RelationRegexSearch module

`RelationRegexSearch`

Bases: Module

Regex matching over relations of a single label.

Graph-side counterpart of RegexSearch, but for edges. LM-driven wrapper around KnowledgeBase.relation_regex_search. The pattern is matched against the string fields of both endpoints; an edge surfaces if either endpoint matched. The row's score is 2.0 when both endpoints matched and 1.0 when only one did, with matched_on indicating the side(s).

Regex uses RE2, so patterns are linear-time and not vulnerable to catastrophic backtracking.
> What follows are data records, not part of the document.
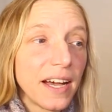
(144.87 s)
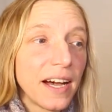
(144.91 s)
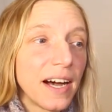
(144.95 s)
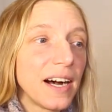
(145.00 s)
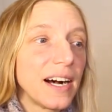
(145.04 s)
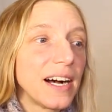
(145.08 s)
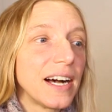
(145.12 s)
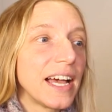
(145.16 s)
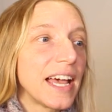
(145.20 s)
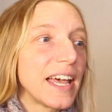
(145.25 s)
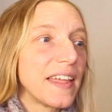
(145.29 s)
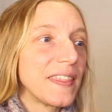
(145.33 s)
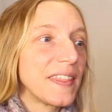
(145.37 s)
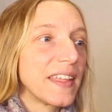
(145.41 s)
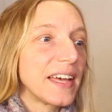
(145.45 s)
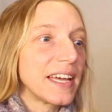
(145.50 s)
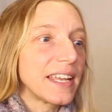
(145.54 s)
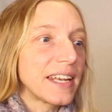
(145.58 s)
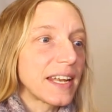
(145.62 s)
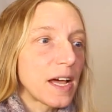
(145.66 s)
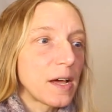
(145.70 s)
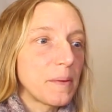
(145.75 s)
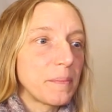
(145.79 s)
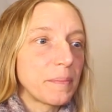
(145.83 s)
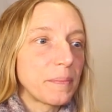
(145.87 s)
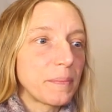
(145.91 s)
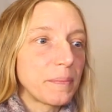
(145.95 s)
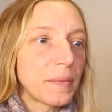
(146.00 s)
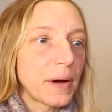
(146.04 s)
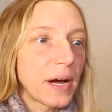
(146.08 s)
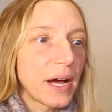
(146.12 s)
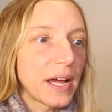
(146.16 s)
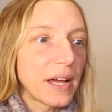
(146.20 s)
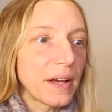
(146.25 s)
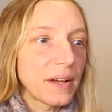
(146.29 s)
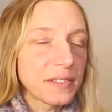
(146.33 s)
Uh, and then I'm,
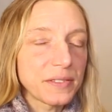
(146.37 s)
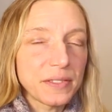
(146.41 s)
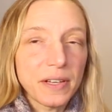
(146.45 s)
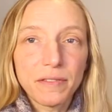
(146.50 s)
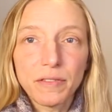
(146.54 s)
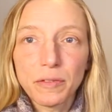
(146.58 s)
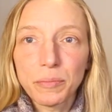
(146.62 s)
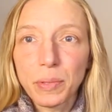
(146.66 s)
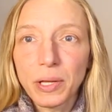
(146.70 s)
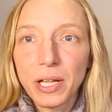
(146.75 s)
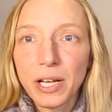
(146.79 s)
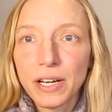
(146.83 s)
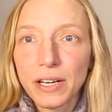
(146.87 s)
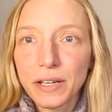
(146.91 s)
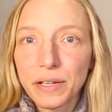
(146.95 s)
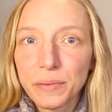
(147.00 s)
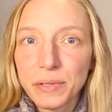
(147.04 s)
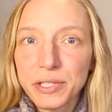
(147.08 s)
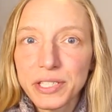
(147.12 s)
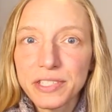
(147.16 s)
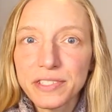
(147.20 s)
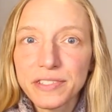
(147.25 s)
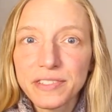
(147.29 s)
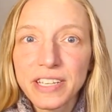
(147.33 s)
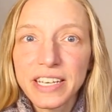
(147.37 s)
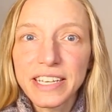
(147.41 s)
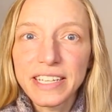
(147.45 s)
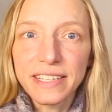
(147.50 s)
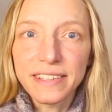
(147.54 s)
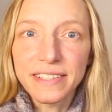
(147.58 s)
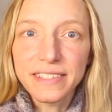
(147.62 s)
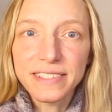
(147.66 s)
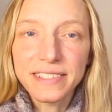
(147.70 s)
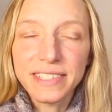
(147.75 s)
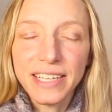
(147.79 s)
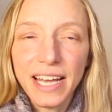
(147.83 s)
I also have a blog, which is
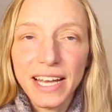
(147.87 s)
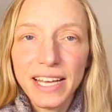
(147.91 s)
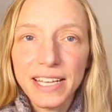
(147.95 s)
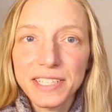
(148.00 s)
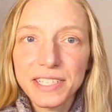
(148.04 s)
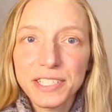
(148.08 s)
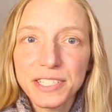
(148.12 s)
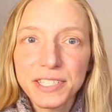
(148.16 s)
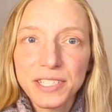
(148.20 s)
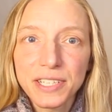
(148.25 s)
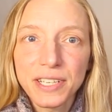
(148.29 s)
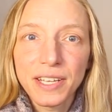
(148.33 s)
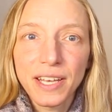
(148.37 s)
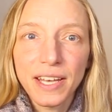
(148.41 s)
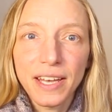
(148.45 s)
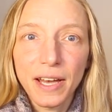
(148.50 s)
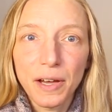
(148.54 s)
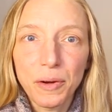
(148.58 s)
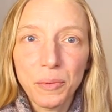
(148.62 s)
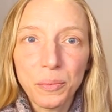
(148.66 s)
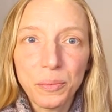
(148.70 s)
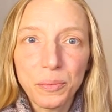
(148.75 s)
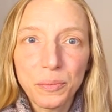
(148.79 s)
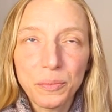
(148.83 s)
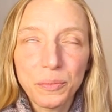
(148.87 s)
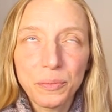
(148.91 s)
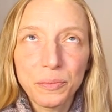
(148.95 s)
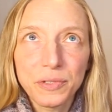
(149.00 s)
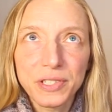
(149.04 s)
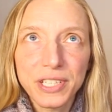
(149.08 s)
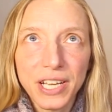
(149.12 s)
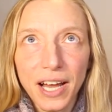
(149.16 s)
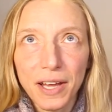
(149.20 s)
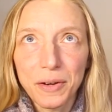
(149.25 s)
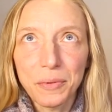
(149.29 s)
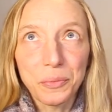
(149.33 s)
knittingthestash at
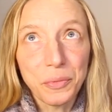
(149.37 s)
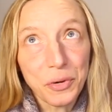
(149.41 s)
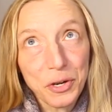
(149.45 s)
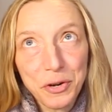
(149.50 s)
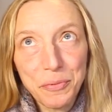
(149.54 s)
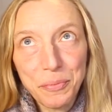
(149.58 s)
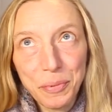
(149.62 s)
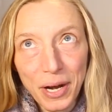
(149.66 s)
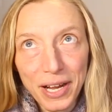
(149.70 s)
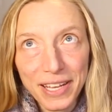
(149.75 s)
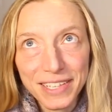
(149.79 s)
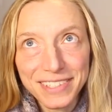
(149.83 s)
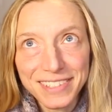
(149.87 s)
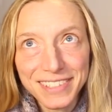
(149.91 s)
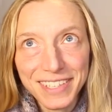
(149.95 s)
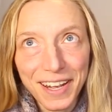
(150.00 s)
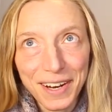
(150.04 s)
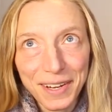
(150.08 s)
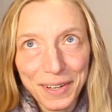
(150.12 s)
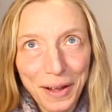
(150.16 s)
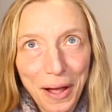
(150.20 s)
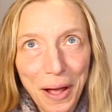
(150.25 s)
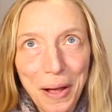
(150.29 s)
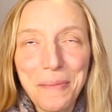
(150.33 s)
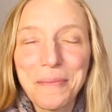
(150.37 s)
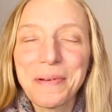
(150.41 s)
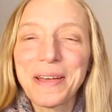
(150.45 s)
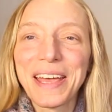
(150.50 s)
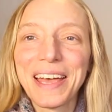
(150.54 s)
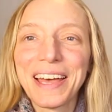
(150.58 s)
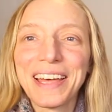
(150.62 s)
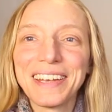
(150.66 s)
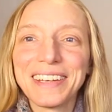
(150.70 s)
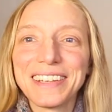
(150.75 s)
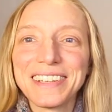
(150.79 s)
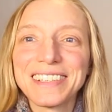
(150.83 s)
dot wordpress.com
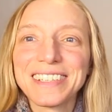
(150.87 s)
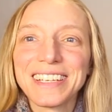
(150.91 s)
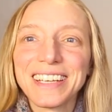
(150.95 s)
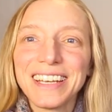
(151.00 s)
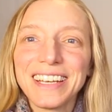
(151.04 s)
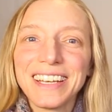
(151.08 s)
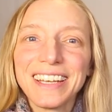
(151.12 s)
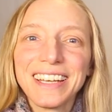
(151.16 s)
and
Single-label only: to retrieve relations of multiple labels, compose several RelationRegexSearch modules in the program DAG and merge their outputs explicitly.

Parameters:

Name	Type	Description	Default
`knowledge_base`	`KnowledgeBase`	The knowledge base to search. Required.	`None`
`schema`	`dict`	JSON schema of the relation. Used to infer `label` from its `title` when not given explicitly. Mutually inferrable with `relation_model`.	`None`
`relation_model`	`Relation \| SymbolicDataModel`	Relation model providing `schema` via `.get_schema()` when `schema` is not given.	`None`
`label`	`str`	Target relation label. Defaults to the schema's `title`. Optional — when neither `label` nor a schema to derive it from is given, the language model infers the target relation label per call (constrained to the knowledge base's actual relation labels).	`None`
`k`	`int`	Maximum number of results. Defaults to 10.	`10`
`fields`	`list`	Field names to match against. Applied to both endpoints. Defaults to every string field.	`None`
`case_sensitive`	`bool`	When `False`, regex matches are case-insensitive. Defaults to `True`.	`True`
`output_format`	`str`	`"json"` (default) or `"csv"`.	`'json'`
`name`	`str`	Module name.	`None`
`description`	`str`	Module description.	`None`
`trainable`	`bool`	Whether the module's variables should be trainable.	`True`

Source code in synalinks/src/modules/retrievers/relation_regex_search.py

@synalinks_export(
    [
        "synalinks.modules.RelationRegexSearch",
        "synalinks.RelationRegexSearch",
    ]
)
class RelationRegexSearch(Module):
    """Regex matching over relations of a single label.

    Graph-side counterpart of `RegexSearch`, but for edges.
    LM-driven wrapper around
    `KnowledgeBase.relation_regex_search`. The pattern is
    matched against the string fields of both endpoints; an edge
    surfaces if either endpoint matched. The row's ``score`` is 2.0
    when both endpoints matched and 1.0 when only one did, with
    ``matched_on`` indicating the side(s).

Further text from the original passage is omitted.